## To do
Where the data below shows a picture, leave that picture out and copy the rest exactly.

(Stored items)
--------------------

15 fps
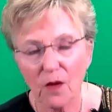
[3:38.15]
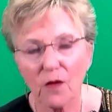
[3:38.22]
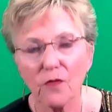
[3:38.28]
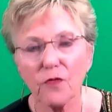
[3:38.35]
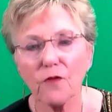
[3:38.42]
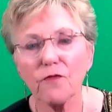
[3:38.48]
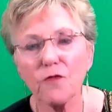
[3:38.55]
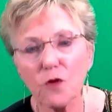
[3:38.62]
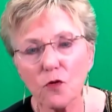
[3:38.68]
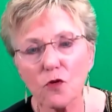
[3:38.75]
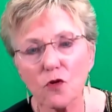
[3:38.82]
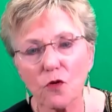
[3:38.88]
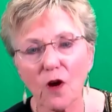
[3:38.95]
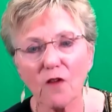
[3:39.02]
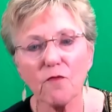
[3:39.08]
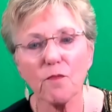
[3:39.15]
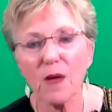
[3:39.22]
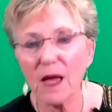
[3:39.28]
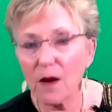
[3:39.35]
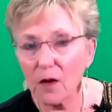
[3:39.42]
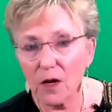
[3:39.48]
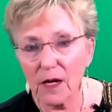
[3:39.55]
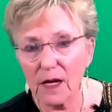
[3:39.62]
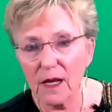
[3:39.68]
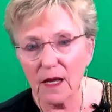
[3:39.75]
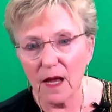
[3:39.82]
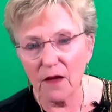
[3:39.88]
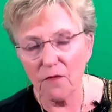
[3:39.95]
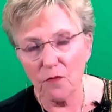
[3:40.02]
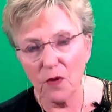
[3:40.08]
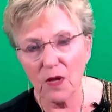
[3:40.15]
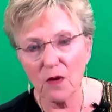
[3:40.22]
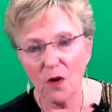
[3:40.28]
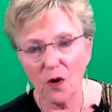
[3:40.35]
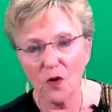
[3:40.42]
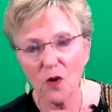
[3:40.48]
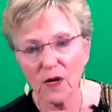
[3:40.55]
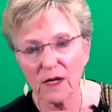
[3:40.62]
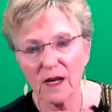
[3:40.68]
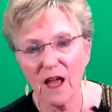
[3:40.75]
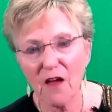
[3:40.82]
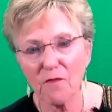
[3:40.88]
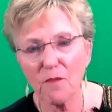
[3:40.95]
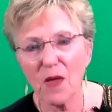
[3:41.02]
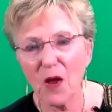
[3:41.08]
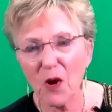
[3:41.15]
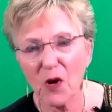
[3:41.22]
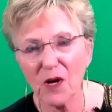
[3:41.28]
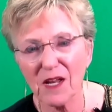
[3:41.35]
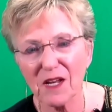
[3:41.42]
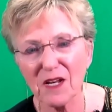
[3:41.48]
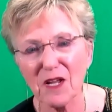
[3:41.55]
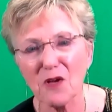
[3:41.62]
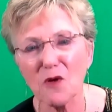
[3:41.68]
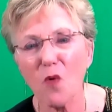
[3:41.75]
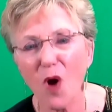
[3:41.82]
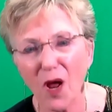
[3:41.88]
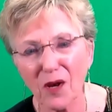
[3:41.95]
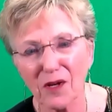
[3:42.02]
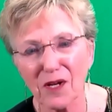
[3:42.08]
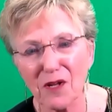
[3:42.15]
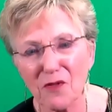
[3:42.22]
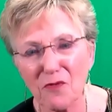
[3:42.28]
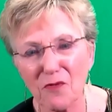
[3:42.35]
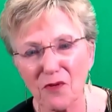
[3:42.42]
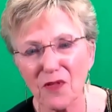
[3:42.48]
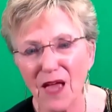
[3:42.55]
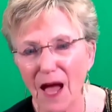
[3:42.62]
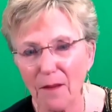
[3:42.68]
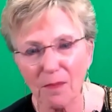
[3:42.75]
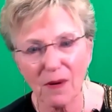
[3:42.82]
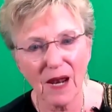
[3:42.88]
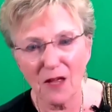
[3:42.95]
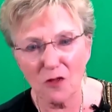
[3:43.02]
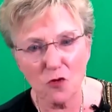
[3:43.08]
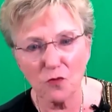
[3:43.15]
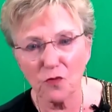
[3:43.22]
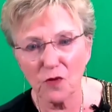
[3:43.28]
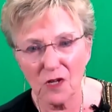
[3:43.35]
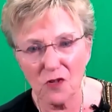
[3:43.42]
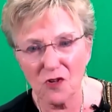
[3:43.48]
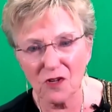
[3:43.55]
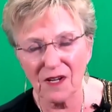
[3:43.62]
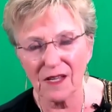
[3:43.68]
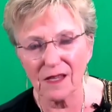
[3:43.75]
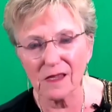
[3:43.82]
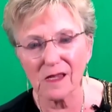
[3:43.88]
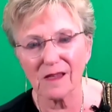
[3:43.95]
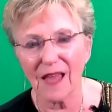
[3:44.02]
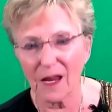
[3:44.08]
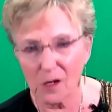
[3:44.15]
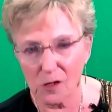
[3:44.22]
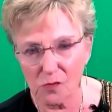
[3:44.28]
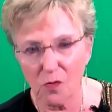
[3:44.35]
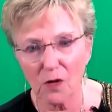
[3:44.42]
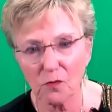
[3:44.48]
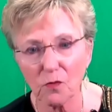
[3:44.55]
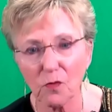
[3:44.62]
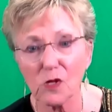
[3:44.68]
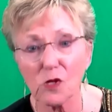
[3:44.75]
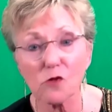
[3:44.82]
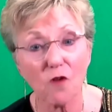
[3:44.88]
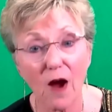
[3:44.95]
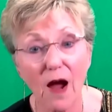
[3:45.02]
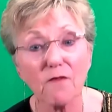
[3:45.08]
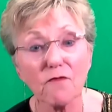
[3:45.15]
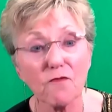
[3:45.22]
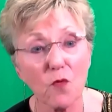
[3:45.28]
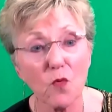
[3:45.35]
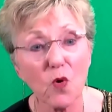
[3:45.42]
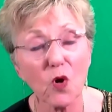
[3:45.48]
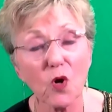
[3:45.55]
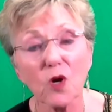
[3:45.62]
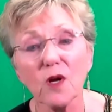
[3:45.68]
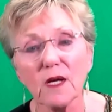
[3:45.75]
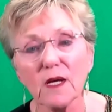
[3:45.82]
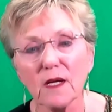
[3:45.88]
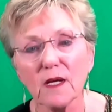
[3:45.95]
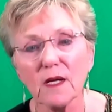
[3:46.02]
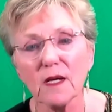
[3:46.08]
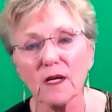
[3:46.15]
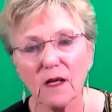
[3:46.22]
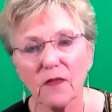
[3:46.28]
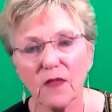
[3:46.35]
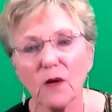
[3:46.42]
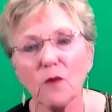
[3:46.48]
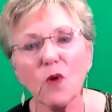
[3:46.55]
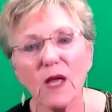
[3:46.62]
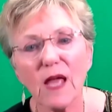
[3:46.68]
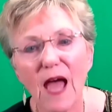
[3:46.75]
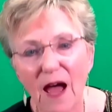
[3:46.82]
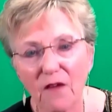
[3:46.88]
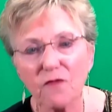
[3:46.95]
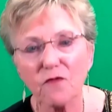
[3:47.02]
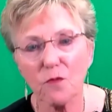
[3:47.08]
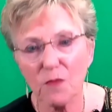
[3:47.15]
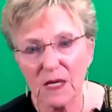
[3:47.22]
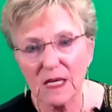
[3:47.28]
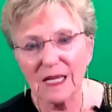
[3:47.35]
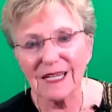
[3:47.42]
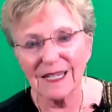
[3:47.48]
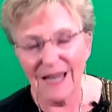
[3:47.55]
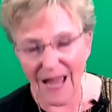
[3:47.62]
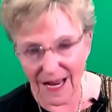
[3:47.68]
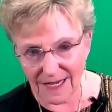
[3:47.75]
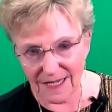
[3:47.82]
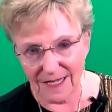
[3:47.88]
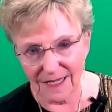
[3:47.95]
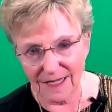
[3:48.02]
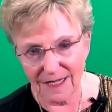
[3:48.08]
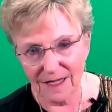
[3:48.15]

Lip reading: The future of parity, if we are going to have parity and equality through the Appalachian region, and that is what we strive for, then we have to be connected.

--------------------

## Output for this exercise
15 fps
[3:38.15]
[3:38.22]
[3:38.28]
[3:38.35]
[3:38.42]
[3:38.48]
[3:38.55]
[3:38.62]
[3:38.68]
[3:38.75]
[3:38.82]
[3:38.88]
[3:38.95]
[3:39.02]
[3:39.08]
[3:39.15]
[3:39.22]
[3:39.28]
[3:39.35]
[3:39.42]
[3:39.48]
[3:39.55]
[3:39.62]
[3:39.68]
[3:39.75]
[3:39.82]
[3:39.88]
[3:39.95]
[3:40.02]
[3:40.08]
[3:40.15]
[3:40.22]
[3:40.28]
[3:40.35]
[3:40.42]
[3:40.48]
[3:40.55]
[3:40.62]
[3:40.68]
[3:40.75]
[3:40.82]
[3:40.88]
[3:40.95]
[3:41.02]
[3:41.08]
[3:41.15]
[3:41.22]
[3:41.28]
[3:41.35]
[3:41.42]
[3:41.48]
[3:41.55]
[3:41.62]
[3:41.68]
[3:41.75]
[3:41.82]
[3:41.88]
[3:41.95]
[3:42.02]
[3:42.08]
[3:42.15]
[3:42.22]
[3:42.28]
[3:42.35]
[3:42.42]
[3:42.48]
[3:42.55]
[3:42.62]
[3:42.68]
[3:42.75]
[3:42.82]
[3:42.88]
[3:42.95]
[3:43.02]
[3:43.08]
[3:43.15]
[3:43.22]
[3:43.28]
[3:43.35]
[3:43.42]
[3:43.48]
[3:43.55]
[3:43.62]
[3:43.68]
[3:43.75]
[3:43.82]
[3:43.88]
[3:43.95]
[3:44.02]
[3:44.08]
[3:44.15]
[3:44.22]
[3:44.28]
[3:44.35]
[3:44.42]
[3:44.48]
[3:44.55]
[3:44.62]
[3:44.68]
[3:44.75]
[3:44.82]
[3:44.88]
[3:44.95]
[3:45.02]
[3:45.08]
[3:45.15]
[3:45.22]
[3:45.28]
[3:45.35]
[3:45.42]
[3:45.48]
[3:45.55]
[3:45.62]
[3:45.68]
[3:45.75]
[3:45.82]
[3:45.88]
[3:45.95]
[3:46.02]
[3:46.08]
[3:46.15]
[3:46.22]
[3:46.28]
[3:46.35]
[3:46.42]
[3:46.48]
[3:46.55]
[3:46.62]
[3:46.68]
[3:46.75]
[3:46.82]
[3:46.88]
[3:46.95]
[3:47.02]
[3:47.08]
[3:47.15]
[3:47.22]
[3:47.28]
[3:47.35]
[3:47.42]
[3:47.48]
[3:47.55]
[3:47.62]
[3:47.68]
[3:47.75]
[3:47.82]
[3:47.88]
[3:47.95]
[3:48.02]
[3:48.08]
[3:48.15]

Lip reading: The future of parity, if we are going to have parity and equality through the Appalachian region, and that is what we strive for, then we have to be connected.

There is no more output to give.